# MC Strapping Question



## rjo430 (Nov 18, 2015)

I installed a piece of MC between two boxes a couple days ago. The boxes are mounted on opposite sides of the same stud to service two different rooms. The jumper cable between the two goes through a hole in the stud that's 11.5" from either of the boxes. I didn't want to have a tight bend in the wire, so I left a little bit of slack on either side of the stud so the MC was bending at a larger radius.

When I read the code it says that so long as the box has support within 12 inches you're good. However, I was told that the cable has to have straps on either side due to the extra slack in the MC from the wider bend. 

So, which is it? The way I read the code it seems to be saying that it's the distance between the strap and the box that relates to the 12 inches, not that the length of the wire must be 12 inches or less or else you have to have a strap. The extra slack adds probably 1.5 to 2 inches to the length, so the length of the wire before it hits the hole in the stud is 13.5 inches, but the distance down from the box to the hole is 11.5.


----------



## backstay (Feb 3, 2011)

Hole to box is less than 12 inches? You're not losing sleep over this?


----------



## rjo430 (Nov 18, 2015)

backstay said:


> Hole to box is less than 12 inches? You're not losing sleep over this?


I'm just seeing whether I'm right or not, and ultimately trying to prove my boss wrong when I bring it up on Monday.

And yes, I'm a complete wreck over this. Haven't slept in days. :laughing:


----------



## don_resqcapt19 (Jul 18, 2010)

The rule requires both securing and supporting within 12". Passing the cable through a hole in the stud only provides support. It does not secure the cable.


----------



## CADPoint (Jul 5, 2007)

A great application would be a cowboy slim!

Welcome to the Forum, enjoy the surf ~


----------



## rjo430 (Nov 18, 2015)

don_resqcapt19 said:


> The rule requires both securing and supporting within 12". Passing the cable through a hole in the stud only provides support. It does not secure the cable.


But you're allowed to run horizontally through studs and not need to strap it, and with Romex you can skip stapling it within 8 inches of a plastic box, so long as the hole in the wood stud is within 3 inches. The hole in that instance counts as both support and securing the wire, and my company has passed multiple inspections using this method, so is it different rules for MC then?


----------



## rjo430 (Nov 18, 2015)

Well now that I think about it, I guess with the 11.5" from the box it's going vertical up the stud, so there's no securing of the cable at that point and it definitely needs straps.


----------



## don_resqcapt19 (Jul 18, 2010)

rjo430 said:


> But you're allowed to run horizontally through studs and not need to strap it, and with Romex you can skip stapling it within 8 inches of a plastic box, so long as the hole in the wood stud is within 3 inches. The hole in that instance counts as both support and securing the wire, and my company has passed multiple inspections using this method, so is it different rules for MC then?

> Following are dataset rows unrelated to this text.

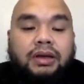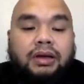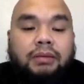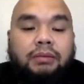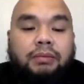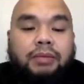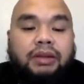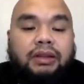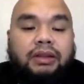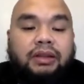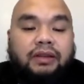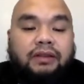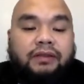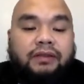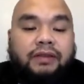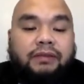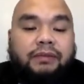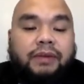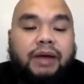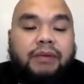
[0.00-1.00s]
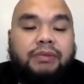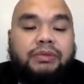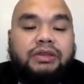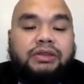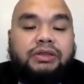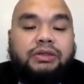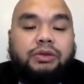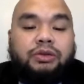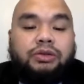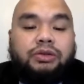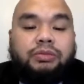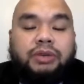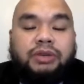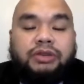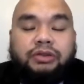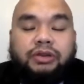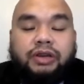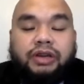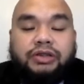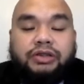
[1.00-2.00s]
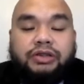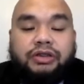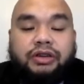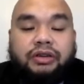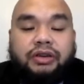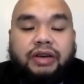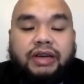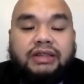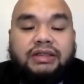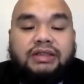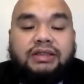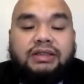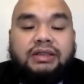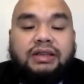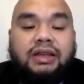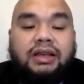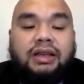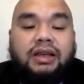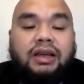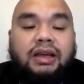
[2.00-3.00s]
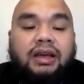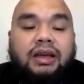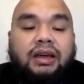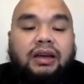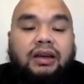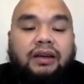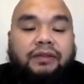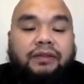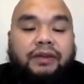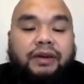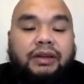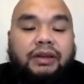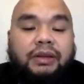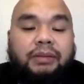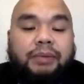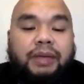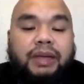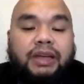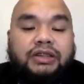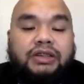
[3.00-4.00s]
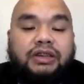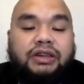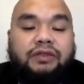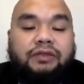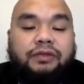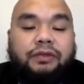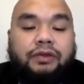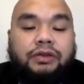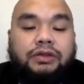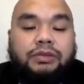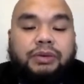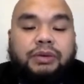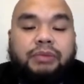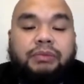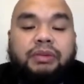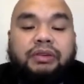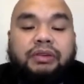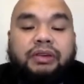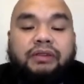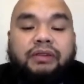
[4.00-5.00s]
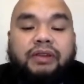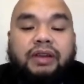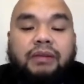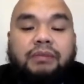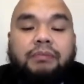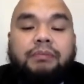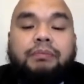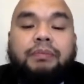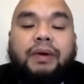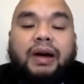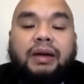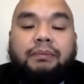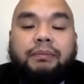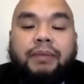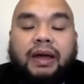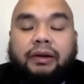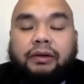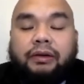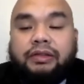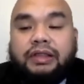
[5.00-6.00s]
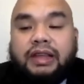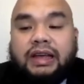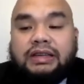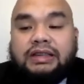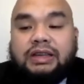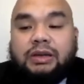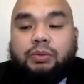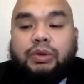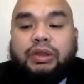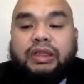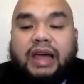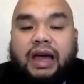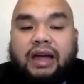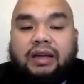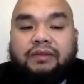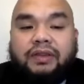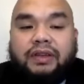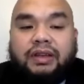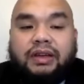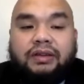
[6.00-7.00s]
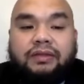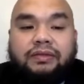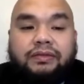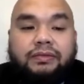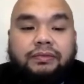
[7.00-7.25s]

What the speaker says: But if the biopsy shows maturation arrest, refer the patient for sperm retrieval by microtese with IVF.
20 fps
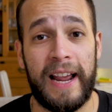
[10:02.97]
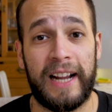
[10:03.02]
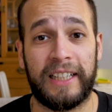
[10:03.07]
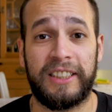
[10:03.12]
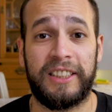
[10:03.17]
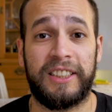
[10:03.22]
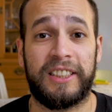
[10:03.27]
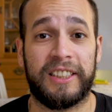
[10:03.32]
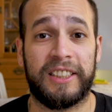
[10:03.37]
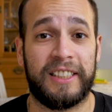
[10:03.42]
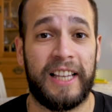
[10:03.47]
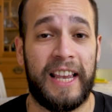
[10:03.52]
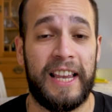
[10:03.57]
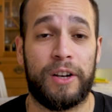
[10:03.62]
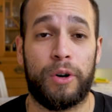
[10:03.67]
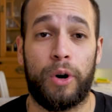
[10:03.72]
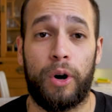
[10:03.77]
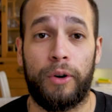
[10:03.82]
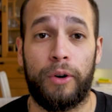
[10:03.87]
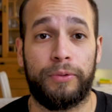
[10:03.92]
actually just
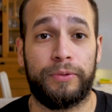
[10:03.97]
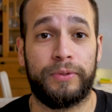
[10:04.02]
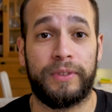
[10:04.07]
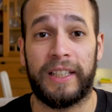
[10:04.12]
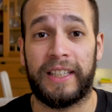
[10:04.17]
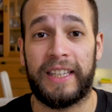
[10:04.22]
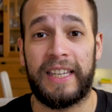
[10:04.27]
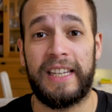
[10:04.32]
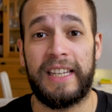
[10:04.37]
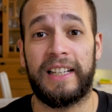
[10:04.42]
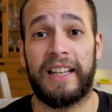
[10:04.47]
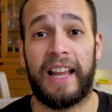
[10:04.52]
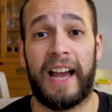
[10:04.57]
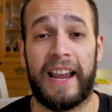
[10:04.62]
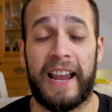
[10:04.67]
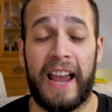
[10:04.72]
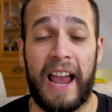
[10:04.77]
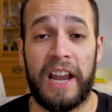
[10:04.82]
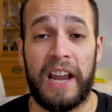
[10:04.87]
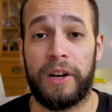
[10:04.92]
take off the key
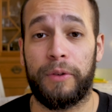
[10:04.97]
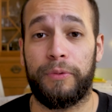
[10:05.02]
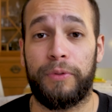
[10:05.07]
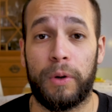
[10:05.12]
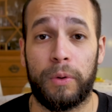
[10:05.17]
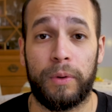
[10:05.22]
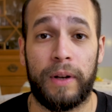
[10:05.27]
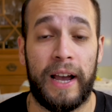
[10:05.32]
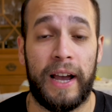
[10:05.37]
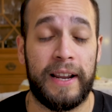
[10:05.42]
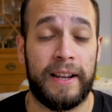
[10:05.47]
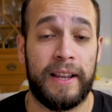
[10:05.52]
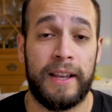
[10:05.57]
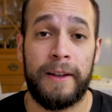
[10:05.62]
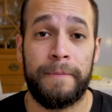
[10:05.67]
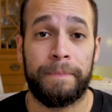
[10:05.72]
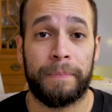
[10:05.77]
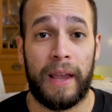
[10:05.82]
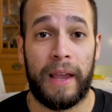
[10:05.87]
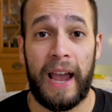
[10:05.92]
light and the fill light
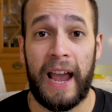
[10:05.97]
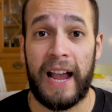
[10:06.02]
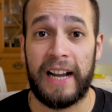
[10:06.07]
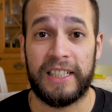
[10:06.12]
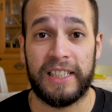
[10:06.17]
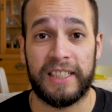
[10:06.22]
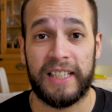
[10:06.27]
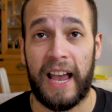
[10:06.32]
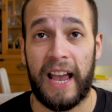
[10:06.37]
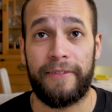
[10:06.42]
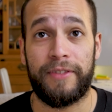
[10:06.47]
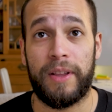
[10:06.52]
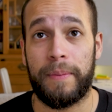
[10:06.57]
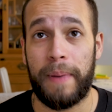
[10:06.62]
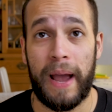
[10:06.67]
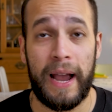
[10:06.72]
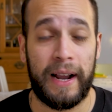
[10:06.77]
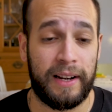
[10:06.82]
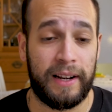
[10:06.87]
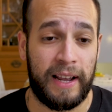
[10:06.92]
and just have the
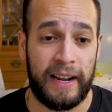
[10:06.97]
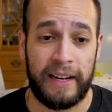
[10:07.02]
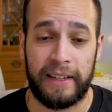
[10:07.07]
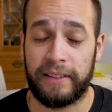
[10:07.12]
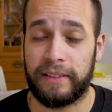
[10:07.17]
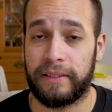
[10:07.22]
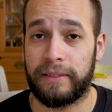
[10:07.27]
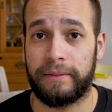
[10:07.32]
backlight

The Exception to 314.17(C) says you don't have to secure the NM to the box, if the NM is secured within 8" of the box. There is nothing in the NEC that says you don't have to do that if the hole in the structural member is within 3"....maybe that is a local rule.

I see nothing that permits you to eliminate the securing device that is required within 12" of the box for MC. There are rules for both NM and MC that permit holes in structural members to the the required supports for horizontal runs. These rules have nothing to due with the rules that require the cables to be secured and supported within 12" of the box.


----------



## Southeast Power (Jan 18, 2009)

I buy one of these for every box and use them.

http://www.erico.com/category.asp?category=R928


----------



## rjo430 (Nov 18, 2015)

don_resqcapt19 said:


> There is nothing in the NEC that says you don't have to do that if the hole in the structural member is within 3"....maybe that is a local rule.


That's good to know. My boss made it seem like this was written in the code, so I never looked into it. We did pass all our inspections using that method, but I don't want to start forming bad habits so I'll just start strapping in those cases as well. Thanks for all the info!


----------



## Wirenuting (Sep 12, 2010)

jrannis said:


> I buy one of these for every box and use them. http://www.erico.com/category.asp?category=R928


You buy colorful country buttons?


----------



## pete87 (Oct 22, 2012)

jrannis said:


> I buy one of these for every box and use them.
> 
> http://www.erico.com/category.asp?category=R928






Hey ... A Colorado Jim Cable Support is NOT AVAILABLE in BANGLADESH !!!

Whats up with That ?




Pete


----------